» **EXERCISE DETAILS**: Repeat exactly the line that contains "[00:02:55.47 to 00:02:55.97]" and every line after it, down to the last line of the entries below. Do not include pictures.

Saved entries:
---+---
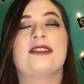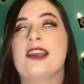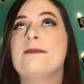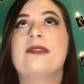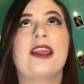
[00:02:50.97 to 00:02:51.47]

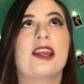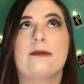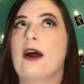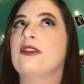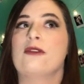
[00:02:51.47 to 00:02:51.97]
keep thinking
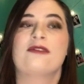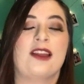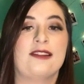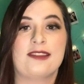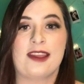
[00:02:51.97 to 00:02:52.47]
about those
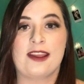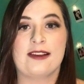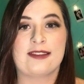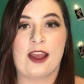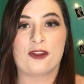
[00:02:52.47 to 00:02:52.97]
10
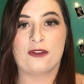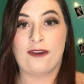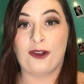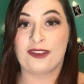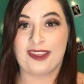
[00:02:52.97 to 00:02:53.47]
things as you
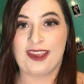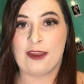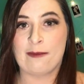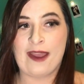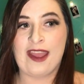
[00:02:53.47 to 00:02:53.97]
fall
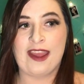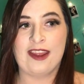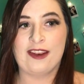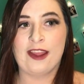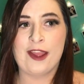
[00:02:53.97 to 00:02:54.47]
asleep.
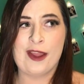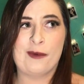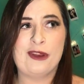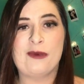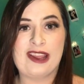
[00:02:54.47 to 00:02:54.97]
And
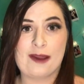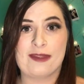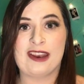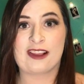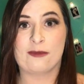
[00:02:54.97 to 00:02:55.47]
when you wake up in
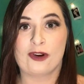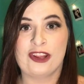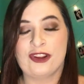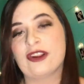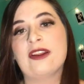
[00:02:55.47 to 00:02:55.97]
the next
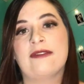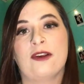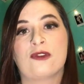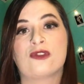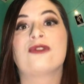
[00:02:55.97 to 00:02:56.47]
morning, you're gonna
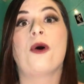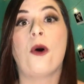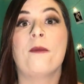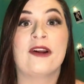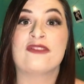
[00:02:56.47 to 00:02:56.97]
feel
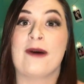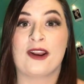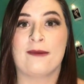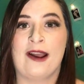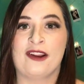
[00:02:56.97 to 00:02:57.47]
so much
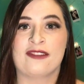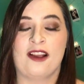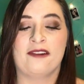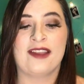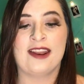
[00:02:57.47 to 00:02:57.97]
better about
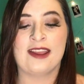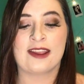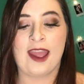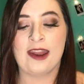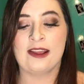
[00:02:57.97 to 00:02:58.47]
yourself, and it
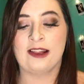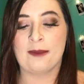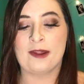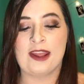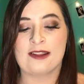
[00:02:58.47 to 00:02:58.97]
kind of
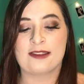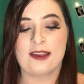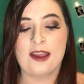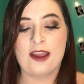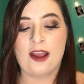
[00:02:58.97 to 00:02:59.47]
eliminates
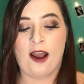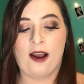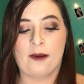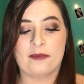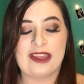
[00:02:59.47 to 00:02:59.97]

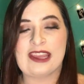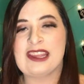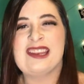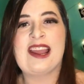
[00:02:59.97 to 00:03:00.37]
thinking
---+---
» **SOLUTION TO THIS TASK**:
[00:02:55.47 to 00:02:55.97]
the next
[00:02:55.97 to 00:02:56.47]
morning, you're gonna
[00:02:56.47 to 00:02:56.97]
feel
[00:02:56.97 to 00:02:57.47]
so much
[00:02:57.47 to 00:02:57.97]
better about
[00:02:57.97 to 00:02:58.47]
yourself, and it
[00:02:58.47 to 00:02:58.97]
kind of
[00:02:58.97 to 00:02:59.47]
eliminates
[00:02:59.47 to 00:02:59.97]

[00:02:59.97 to 00:03:00.37]
thinking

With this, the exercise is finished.